Sizing Up What's on Your Plate
SIZING UP WHAT’S ON YOUR PLATE
You know you need to cut down on portion sizes, but are you confused as to what that really means? "Portion sizes is really the key to weight loss as far as I'm concerned," says Maurie Cofman, personal trainer in St. Louis, Brentwood and Clayton, MO.
Portion sizes in America are literally a growing epidemic. According to the National Heart, Lung, and Blood Institute, many food portions in restaurants across America have doubled – sometimes even tripled–in size over the last 20 years. Larger portions means more calories consumed, and portion sizes are becoming a key contributor in obesity among children and adults. Portion control is one of the primary keys to maintaining a healthy weight or achieving weight loss goals. And you will need to know this if you work out with a Clayton, MO Personal Trainer.
The general perception of what’s considered a “normal” portion size has become distorted because larger portions are everywhere. Portion control can start in your own home by managing the way you fill your plate; it will also help you develop an eye of what’s really in front of you whenever you decide to dine out and what you should eat after you meet with your St. Louis, MO Personal Trainer.
The USDA’S Center for Nutrition Policy and Promotion has developed free resources at ChooseMyPlate.gov as a guide for determining how much food should be on your plate over the course of your day.
Time to eat!
All estimates are based upon a 2,000 calorie per day diet. Please consult your physician regarding your personal dietary recommendations.
Save a quarter of your plate of lean meats and other proteins. The USDA says that a variety of foods from the protein food group should be consumed each week, such as seafood, beans, peas and nuts as well as lean meats, poultry and eggs.
* A 3-ounce serving size of fish is about the size of a deck of cards.
* Working in 5 1/2 ounces of protein each day is the target.
The remaining quarter of your plate should consist of grains, at least half of which should be whole grains. Check the product to ensure “whole” is stated first before the ingredient name.
* A serving size of pasta, rice or dry cereal is 1/2 cup or the size of a hockey puck.
* A healthy daily intake of whole grains is 6 ounces.
* A single ounce could be 1 slice of bread, 1/2 cup of cooked rice, cereal, or pasta, or 1 ounce of ready-to-eat cereal.
When choosing dairy, aim for skin or 1 percent milk due to the lower fat and calorie count. Lower-fat milk still has the same amount of calcium and essential nutrients as whole milk.
* A daily intake of 3 cups is ideal for bone health.
* One cup of milk, yogurt or fortified soy milk counts as a serving, or 1 1/2 ounces natural or 2 ounces of processed cheese can be substituted for a 1-cup serving.
* One ounce of cheese is equivalent to the size of your thumb. Together milk, cheese and yogurt provide a unique package of nine essential nutrients.
Vegetables and fruit
A well-balanced meal starts with half of your plate filled with brightly colored fruits and vegetables like tomatoes, sweet potatoes and spinach.

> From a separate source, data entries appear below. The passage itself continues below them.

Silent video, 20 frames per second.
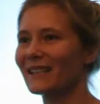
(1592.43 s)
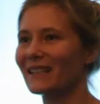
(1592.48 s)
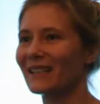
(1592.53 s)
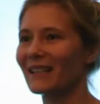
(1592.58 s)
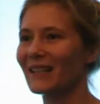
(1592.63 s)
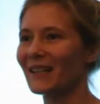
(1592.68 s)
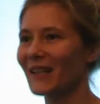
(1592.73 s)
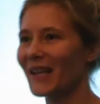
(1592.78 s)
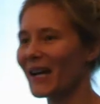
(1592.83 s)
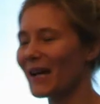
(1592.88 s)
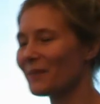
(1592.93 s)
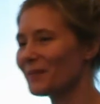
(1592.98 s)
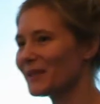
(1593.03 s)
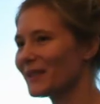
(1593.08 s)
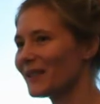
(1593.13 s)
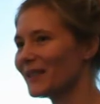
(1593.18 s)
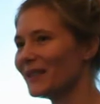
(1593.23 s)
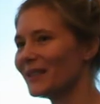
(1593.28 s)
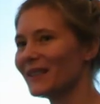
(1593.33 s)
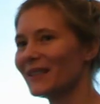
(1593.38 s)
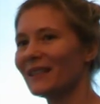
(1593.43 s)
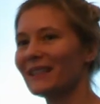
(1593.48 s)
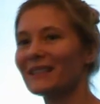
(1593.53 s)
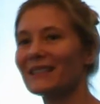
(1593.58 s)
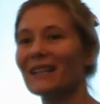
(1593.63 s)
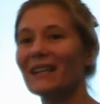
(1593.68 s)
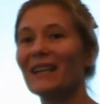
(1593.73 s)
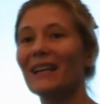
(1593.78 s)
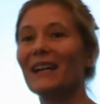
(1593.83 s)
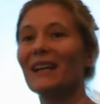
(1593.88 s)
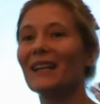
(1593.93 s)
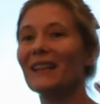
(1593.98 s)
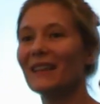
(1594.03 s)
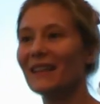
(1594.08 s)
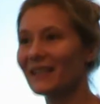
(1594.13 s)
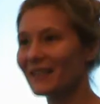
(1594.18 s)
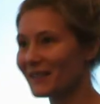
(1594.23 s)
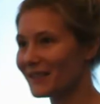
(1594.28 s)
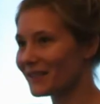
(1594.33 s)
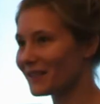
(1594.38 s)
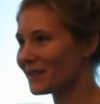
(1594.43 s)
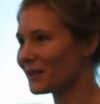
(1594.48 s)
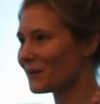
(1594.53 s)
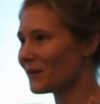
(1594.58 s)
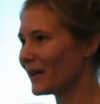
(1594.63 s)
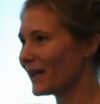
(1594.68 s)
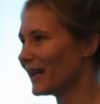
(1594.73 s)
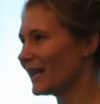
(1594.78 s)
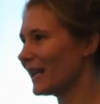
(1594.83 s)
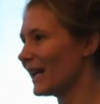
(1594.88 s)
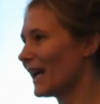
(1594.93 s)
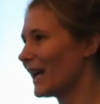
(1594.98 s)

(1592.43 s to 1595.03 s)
and collapsed theories, this is the way itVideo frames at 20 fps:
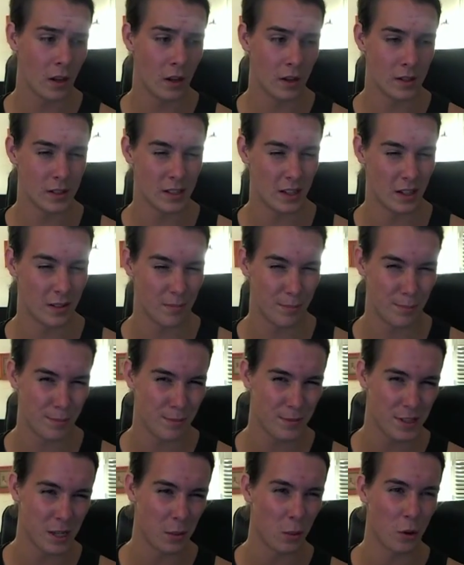It's
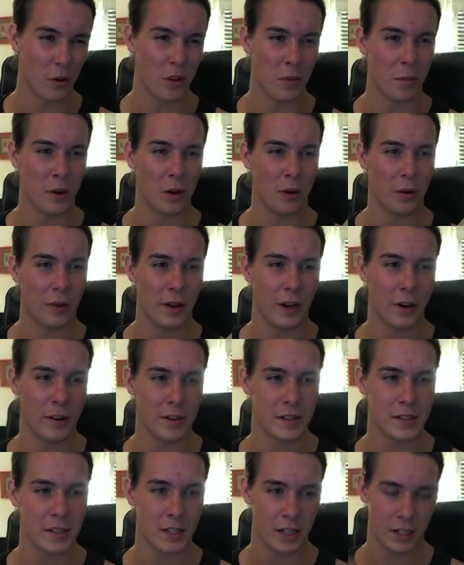somewhere in the middle there.
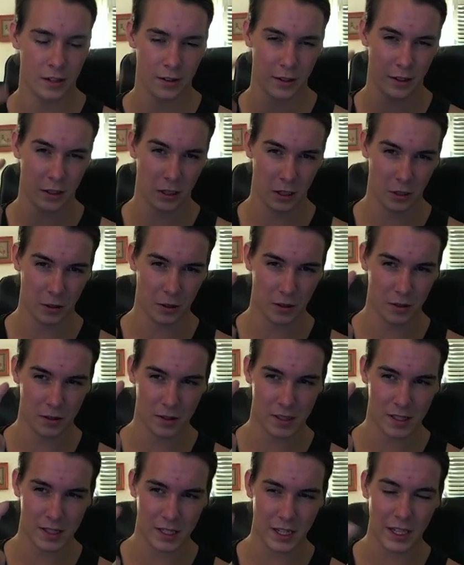It's you can
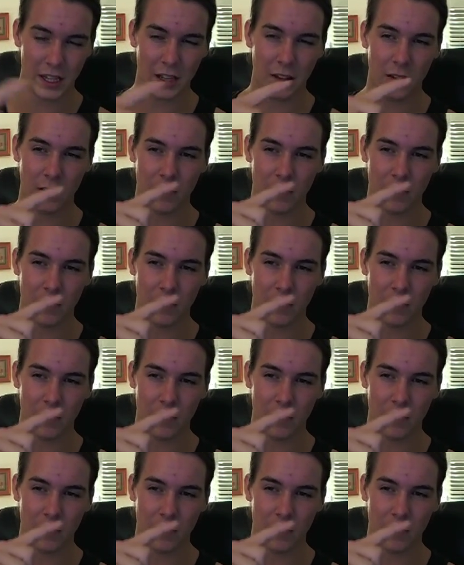see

Fruits are a great, sweet alternative for desserts and snacks.
* A serving of fresh fruit is 1/2 cup or the size of a tennis ball, and a 1-cup serving of vegetables is about the size of a fist.

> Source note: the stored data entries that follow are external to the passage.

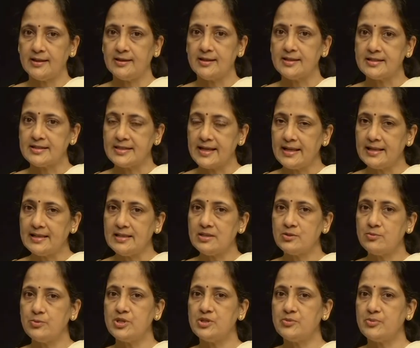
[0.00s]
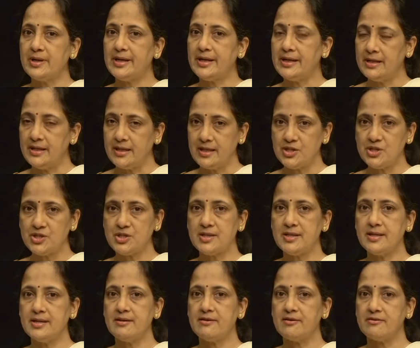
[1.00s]
The cells which were
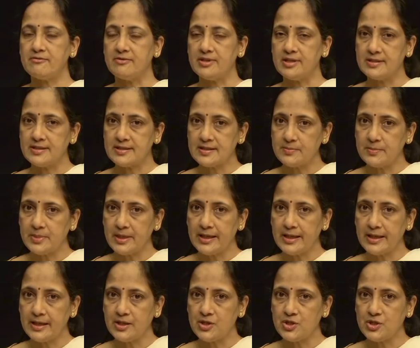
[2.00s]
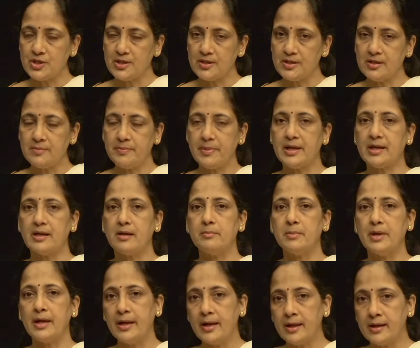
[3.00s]
initially reversibly injured
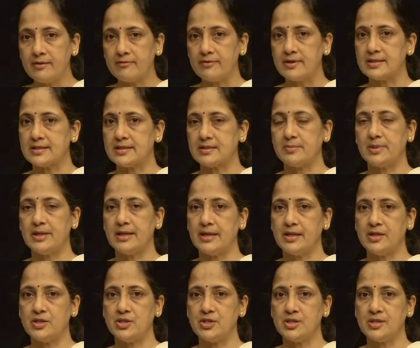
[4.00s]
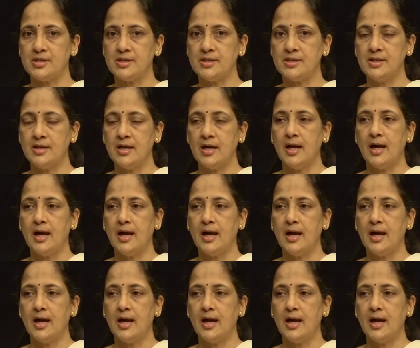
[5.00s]
become irreversibly injured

* According to the USDA, 2 1/2 cups of vegetables and 2 cups of fruit are the daily nutritional standard.
Mediterranean diet: lowering your heart risk?
A recent study published in The New England Journal of Medicine found that the popular Mediterranean diet has shown some effectiveness in heading off potential heart disease.

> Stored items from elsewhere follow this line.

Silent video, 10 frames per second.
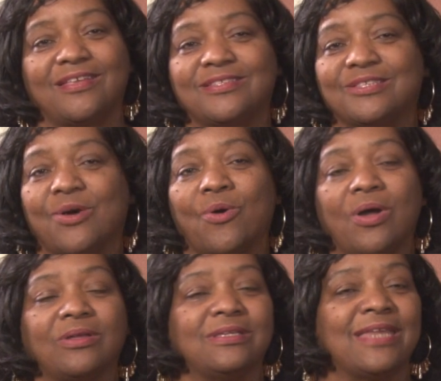So
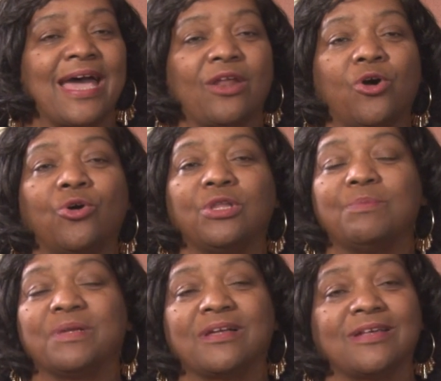not only
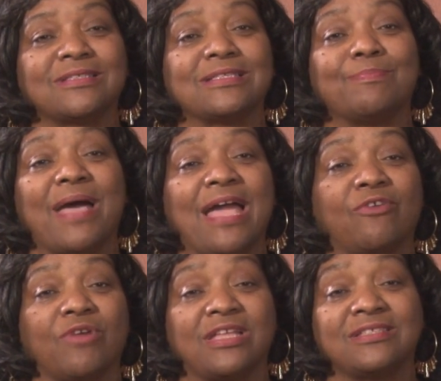because it's my
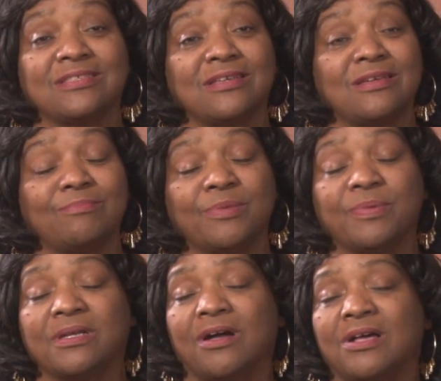grandson, but
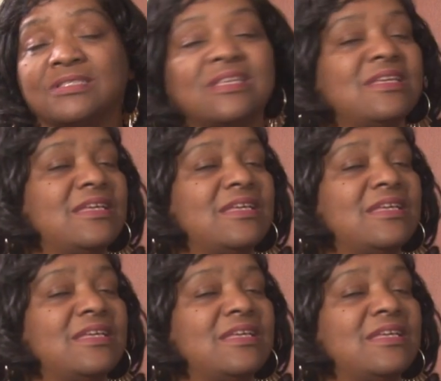becauseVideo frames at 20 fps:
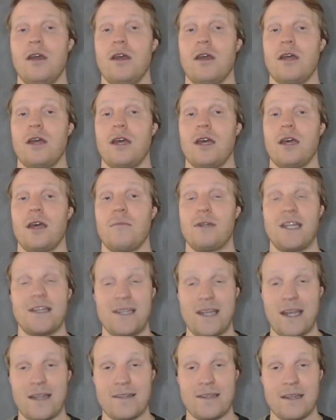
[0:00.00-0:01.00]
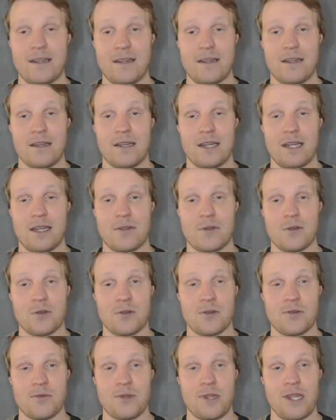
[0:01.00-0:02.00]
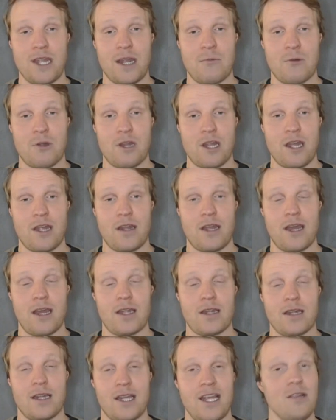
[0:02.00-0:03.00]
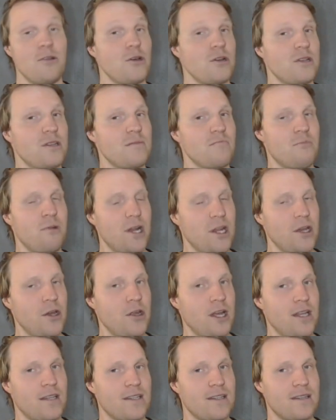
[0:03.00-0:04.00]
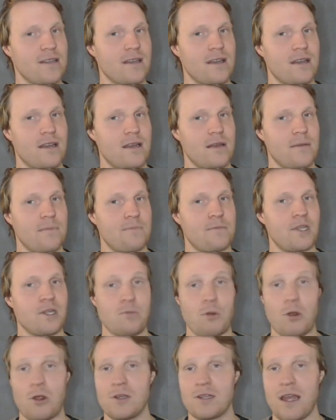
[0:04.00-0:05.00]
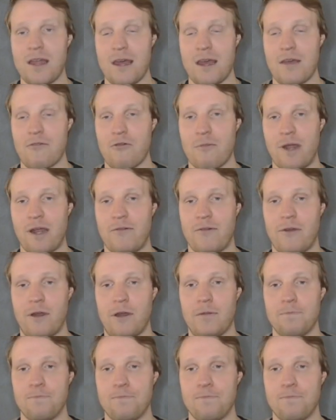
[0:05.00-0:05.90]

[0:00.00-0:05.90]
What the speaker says: Matthias Jensen is also someone that I brought in, and he looked pretty good against Spurs, I think, for Brentford.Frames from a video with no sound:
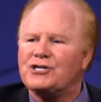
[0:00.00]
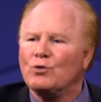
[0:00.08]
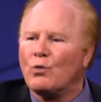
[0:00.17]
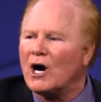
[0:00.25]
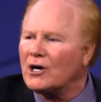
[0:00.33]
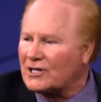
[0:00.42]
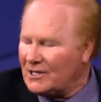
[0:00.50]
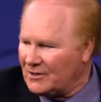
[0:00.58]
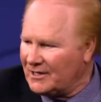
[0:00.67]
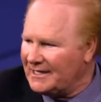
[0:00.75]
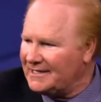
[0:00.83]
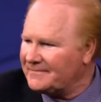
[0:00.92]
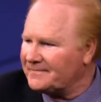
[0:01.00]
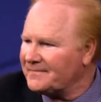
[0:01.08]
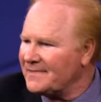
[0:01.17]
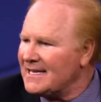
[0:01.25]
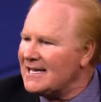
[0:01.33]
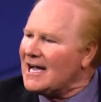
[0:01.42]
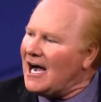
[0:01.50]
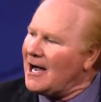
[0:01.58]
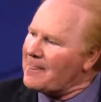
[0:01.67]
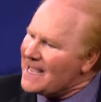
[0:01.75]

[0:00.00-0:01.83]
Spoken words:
you work on it.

The diet encourages eating a high percentage of fruits, vegetables, pasta and rice. Nuts are another part of a healthy Mediterranean diet, but not in large amounts. Even subtle variations of differences in intake proportions of certain foods may make a difference in raising your risk of heart disease. For people considered at a high risk for cardiovascular (heart) problems, the Mediterranean diet has shown to significantly lower the chances of major cardiovascular issues. “I love the Mediterranean diet. It just tastes sooo good. And it's really healthy ”, says Maurie Cofman, Personal Trainer in Brentwood, MO.